Ho scoperto che quando si esegue tf.Session()
TensorFlow fornisce informazioni sulla GPU nei messaggi di registro come di seguito:
I tensorflow/core/common_runtime/gpu/gpu_init.cc:126] DMA: 0
I tensorflow/core/common_runtime/gpu/gpu_init.cc:136] 0: Y
I tensorflow/core/common_runtime/gpu/gpu_device.cc:838] Creating TensorFlow device (/gpu:0) -> (device: 0, name: GeForce GTX 1080, pci bus id: 0000:01:00.0)
La mia domanda è: come posso ottenere informazioni sull'attuale GPU disponibile da TensorFlow? Posso ottenere informazioni sulla GPU caricate dal registro, ma voglio farlo in un modo più sofisticato e programmatico.
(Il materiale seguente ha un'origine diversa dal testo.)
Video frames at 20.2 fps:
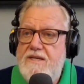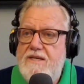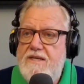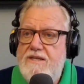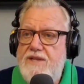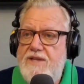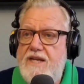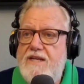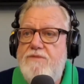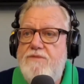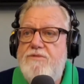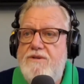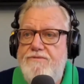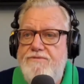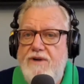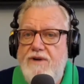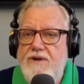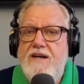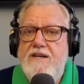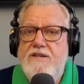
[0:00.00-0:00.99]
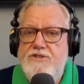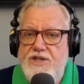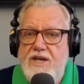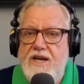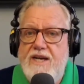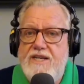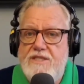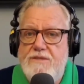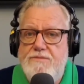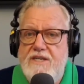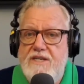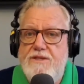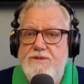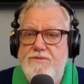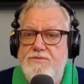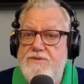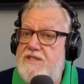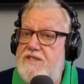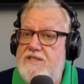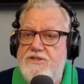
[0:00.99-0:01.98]
that he would fire Jack
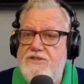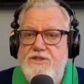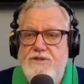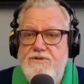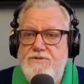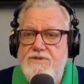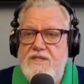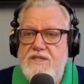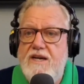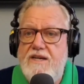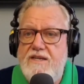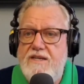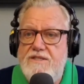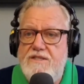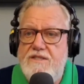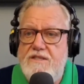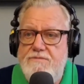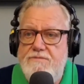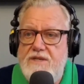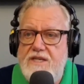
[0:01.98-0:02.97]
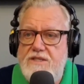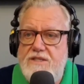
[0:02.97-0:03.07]
Smith within 2 seconds of being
Potrei anche limitare intenzionalmente le GPU usando la variabile d'ambiente CUDA_VISIBLE_DEVICES, quindi non voglio sapere un modo per ottenere informazioni sulla GPU dal kernel del sistema operativo.
In breve, voglio una funzione del genere tf.get_available_gpus()
che ritorni ['/gpu:0', '/gpu:1']
se ci sono due GPU disponibili nella macchina. Come posso implementarlo?